===== LISTED RECORDS =====

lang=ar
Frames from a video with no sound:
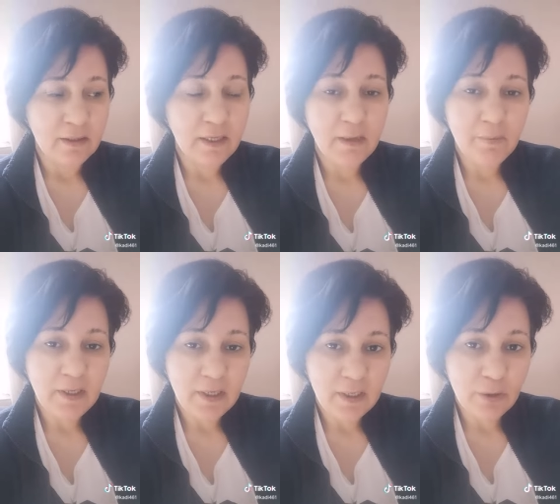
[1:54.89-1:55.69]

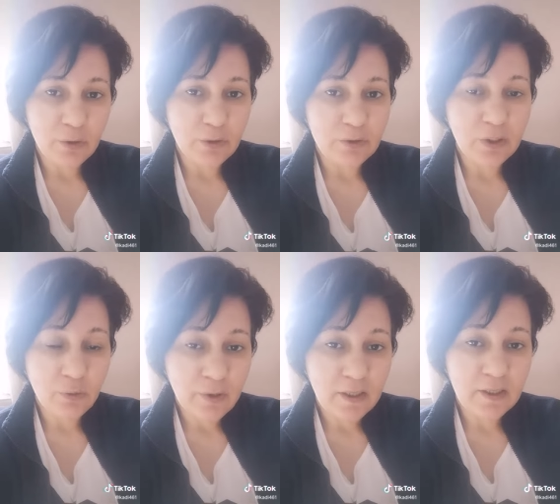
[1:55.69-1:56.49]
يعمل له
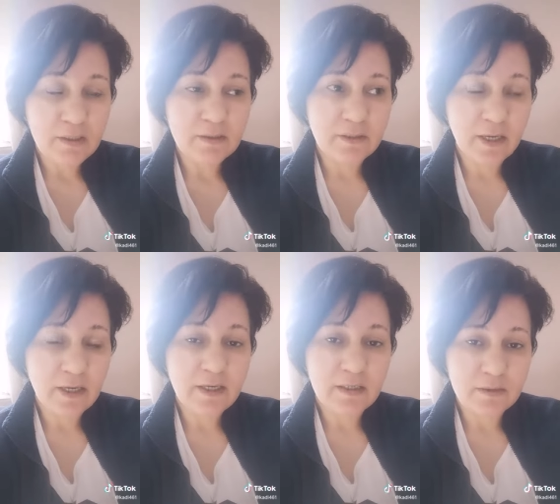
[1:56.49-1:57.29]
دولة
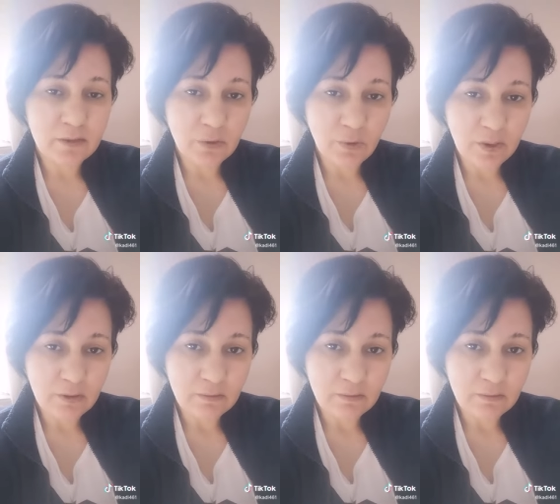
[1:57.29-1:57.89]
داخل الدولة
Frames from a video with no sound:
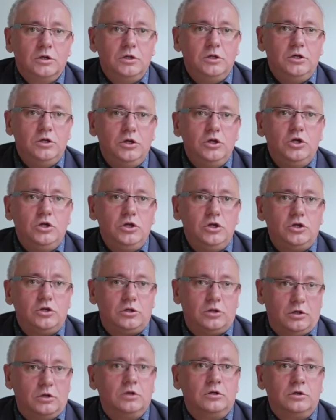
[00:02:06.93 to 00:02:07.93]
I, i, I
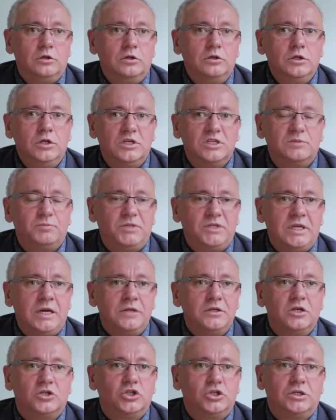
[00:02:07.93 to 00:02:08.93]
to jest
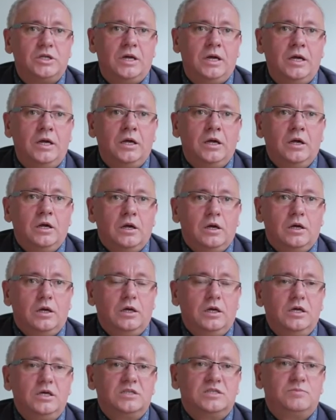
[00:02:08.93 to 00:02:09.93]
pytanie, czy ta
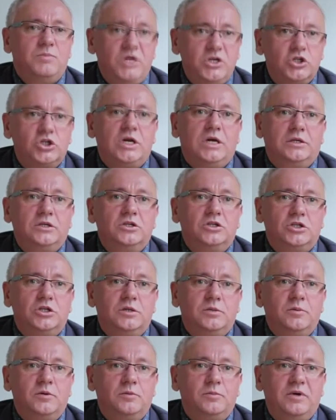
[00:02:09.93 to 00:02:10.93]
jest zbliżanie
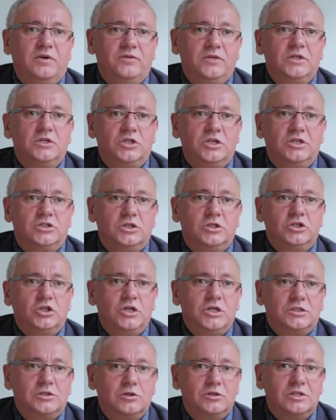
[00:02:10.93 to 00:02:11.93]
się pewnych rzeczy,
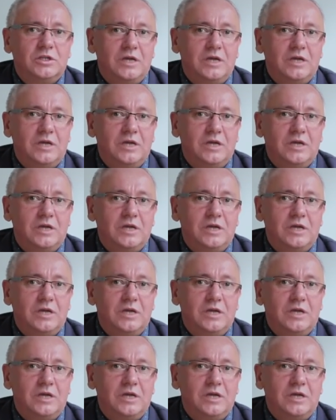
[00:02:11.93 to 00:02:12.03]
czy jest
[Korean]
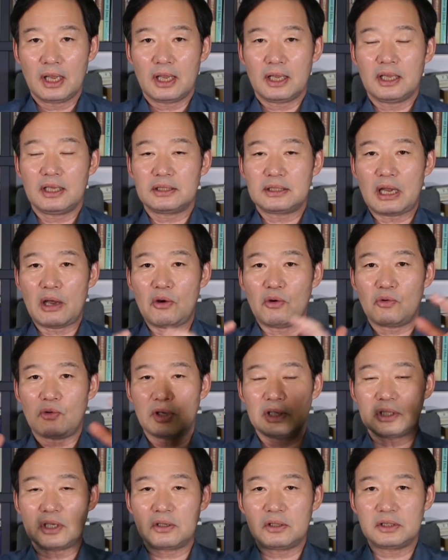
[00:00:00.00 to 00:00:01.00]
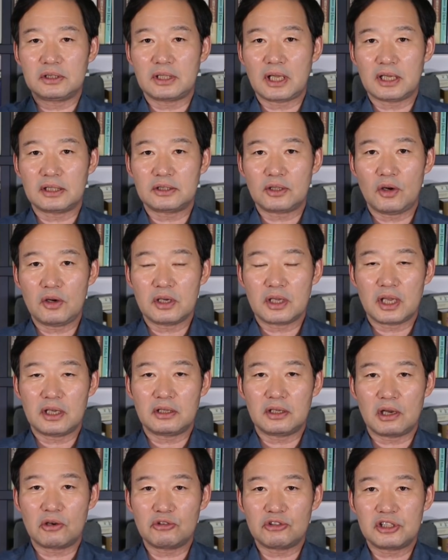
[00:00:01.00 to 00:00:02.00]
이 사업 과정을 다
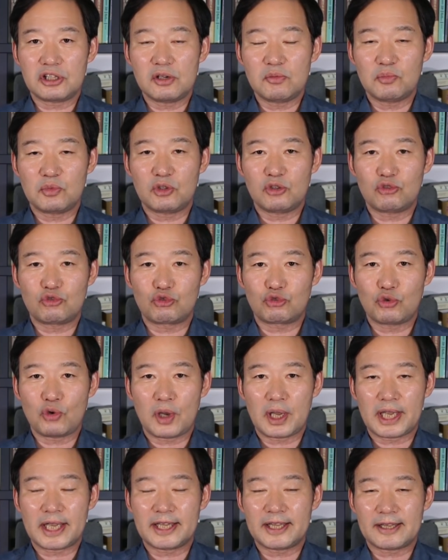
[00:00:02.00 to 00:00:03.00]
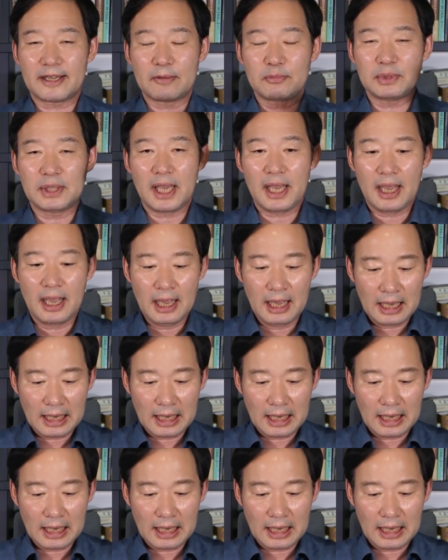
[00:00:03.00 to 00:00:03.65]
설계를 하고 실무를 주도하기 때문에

=====

DIRECTIONS FOR THIS TASK:
Could you retype each line of the material above exactly, skipping the pictures?

SOLUTION:
lang=ar
Frames from a video with no sound:
[1:54.89-1:55.69]

[1:55.69-1:56.49]
يعمل له
[1:56.49-1:57.29]
دولة
[1:57.29-1:57.89]
داخل الدولة
Frames from a video with no sound:
[00:02:06.93 to 00:02:07.93]
I, i, I
[00:02:07.93 to 00:02:08.93]
to jest
[00:02:08.93 to 00:02:09.93]
pytanie, czy ta
[00:02:09.93 to 00:02:10.93]
jest zbliżanie
[00:02:10.93 to 00:02:11.93]
się pewnych rzeczy,
[00:02:11.93 to 00:02:12.03]
czy jest
[Korean]
[00:00:00.00 to 00:00:01.00]
[00:00:01.00 to 00:00:02.00]
이 사업 과정을 다
[00:00:02.00 to 00:00:03.00]
[00:00:03.00 to 00:00:03.65]
설계를 하고 실무를 주도하기 때문에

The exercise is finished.